▶ **DATA SUPPLIED**
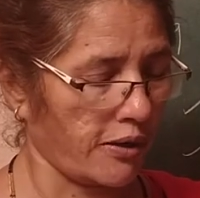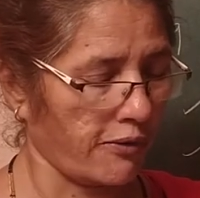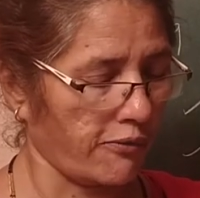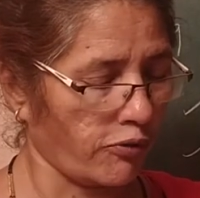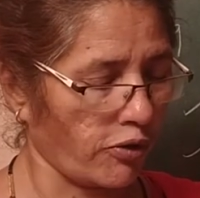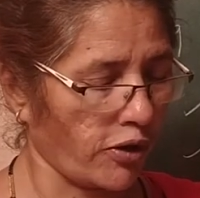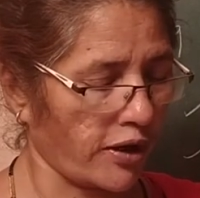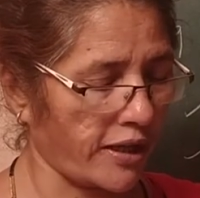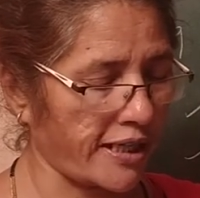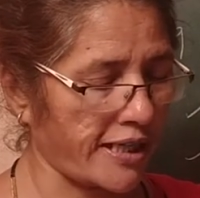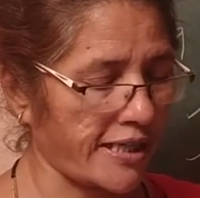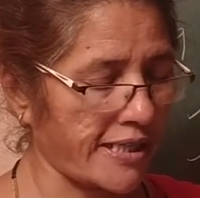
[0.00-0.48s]

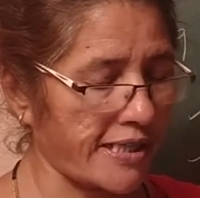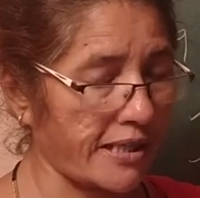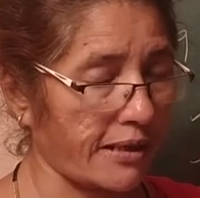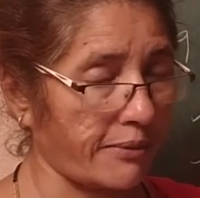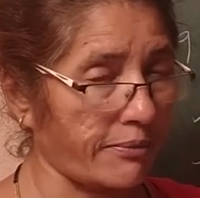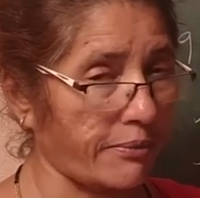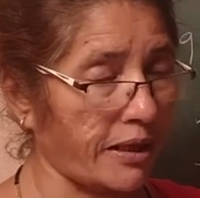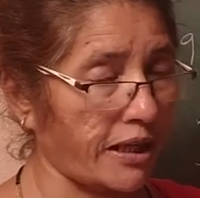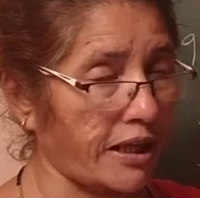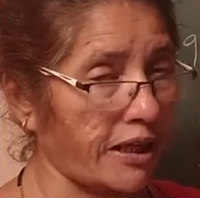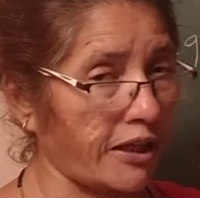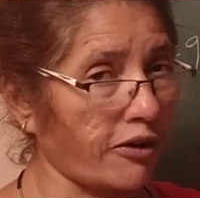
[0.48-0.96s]
what is the
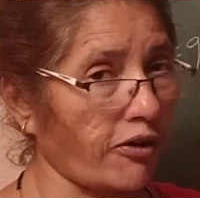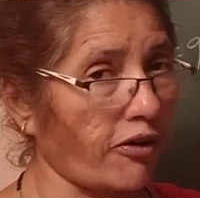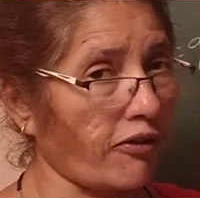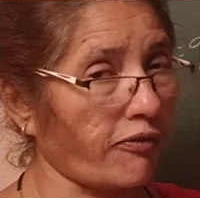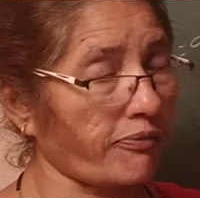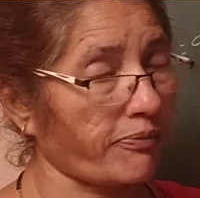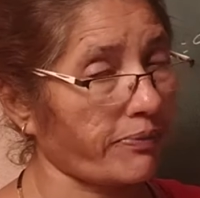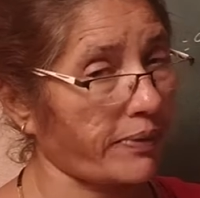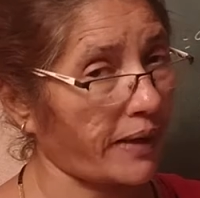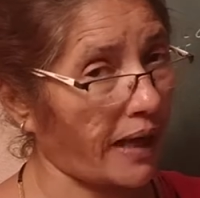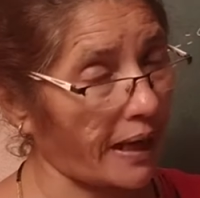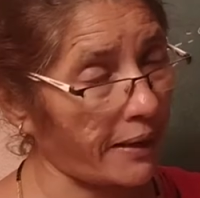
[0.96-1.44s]
meaning
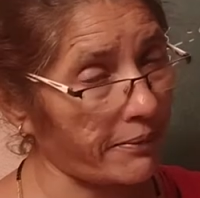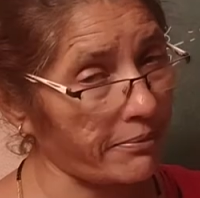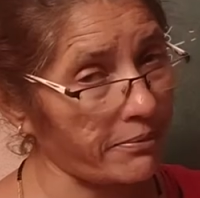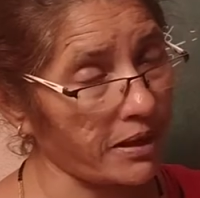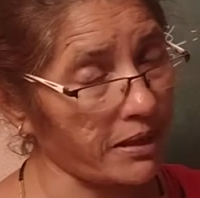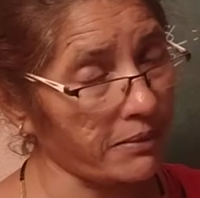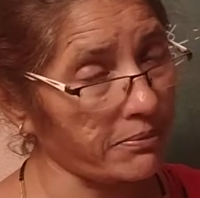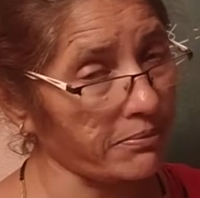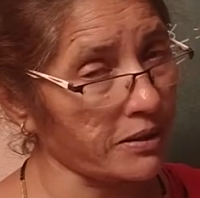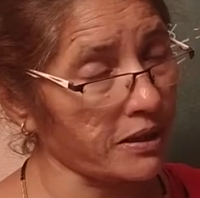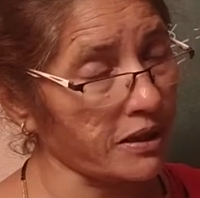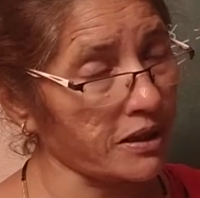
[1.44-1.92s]
of prime
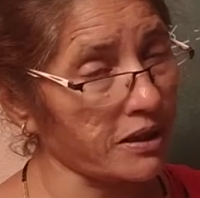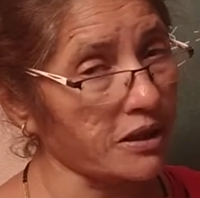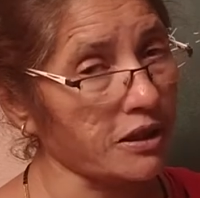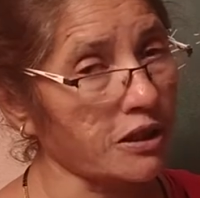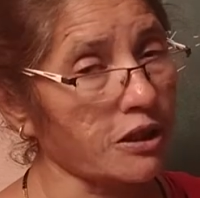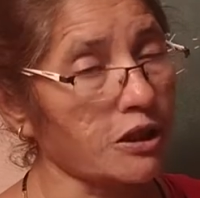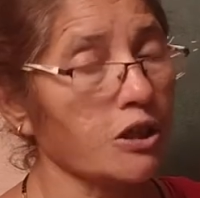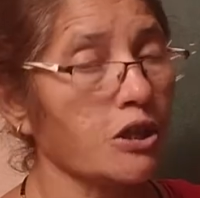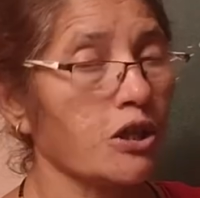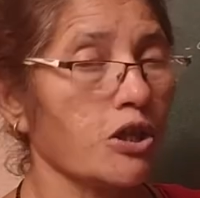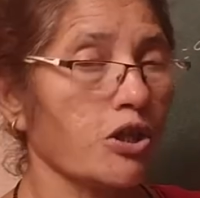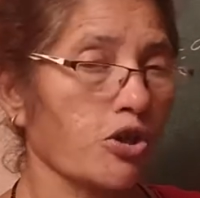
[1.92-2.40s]

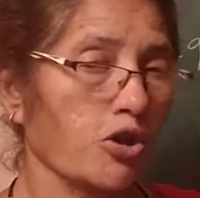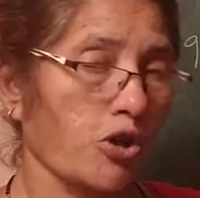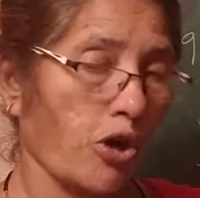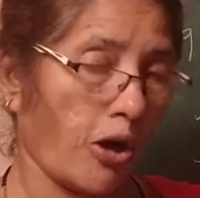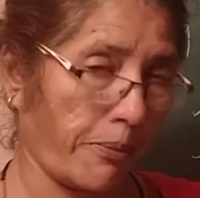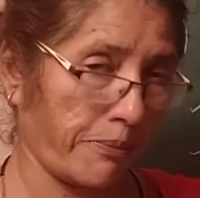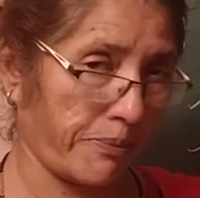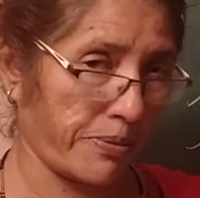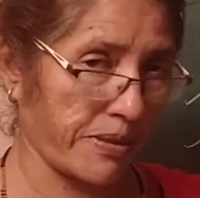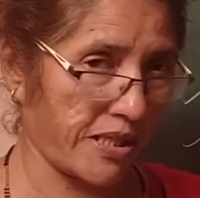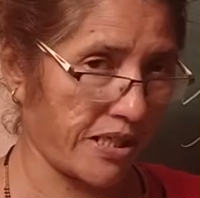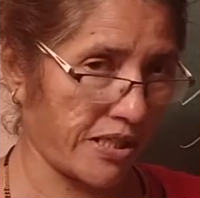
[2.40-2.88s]
number,
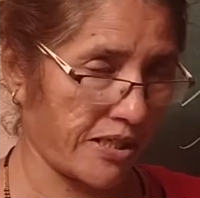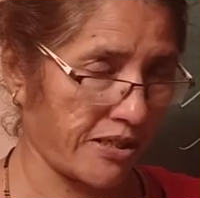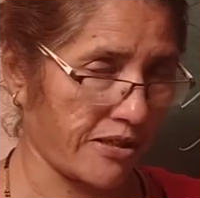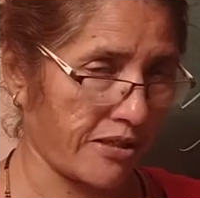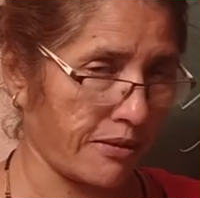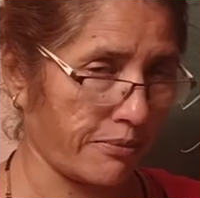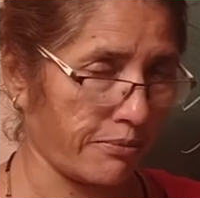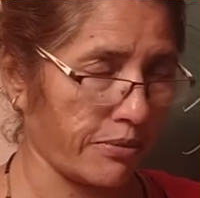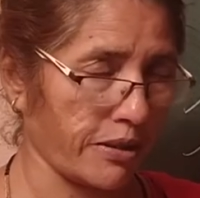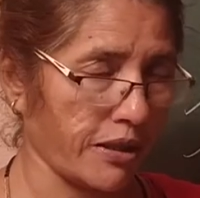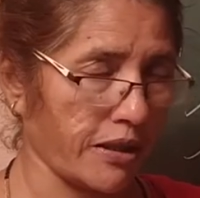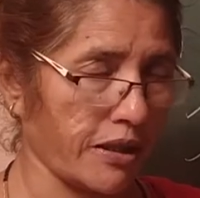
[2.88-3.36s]
composite
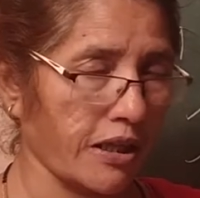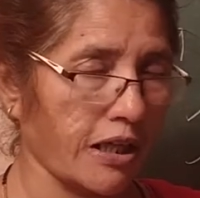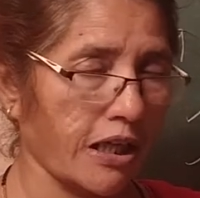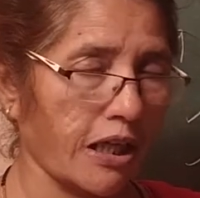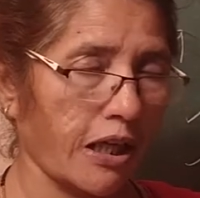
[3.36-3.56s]
number.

▶ **WHAT NEEDS TO BE DONE**
Restate all of the data word for word and include no pictures.

▶ **EXERCISE RESULT**
[0.00-0.48s]

[0.48-0.96s]
what is the
[0.96-1.44s]
meaning
[1.44-1.92s]
of prime
[1.92-2.40s]

[2.40-2.88s]
number,
[2.88-3.36s]
composite
[3.36-3.56s]
number.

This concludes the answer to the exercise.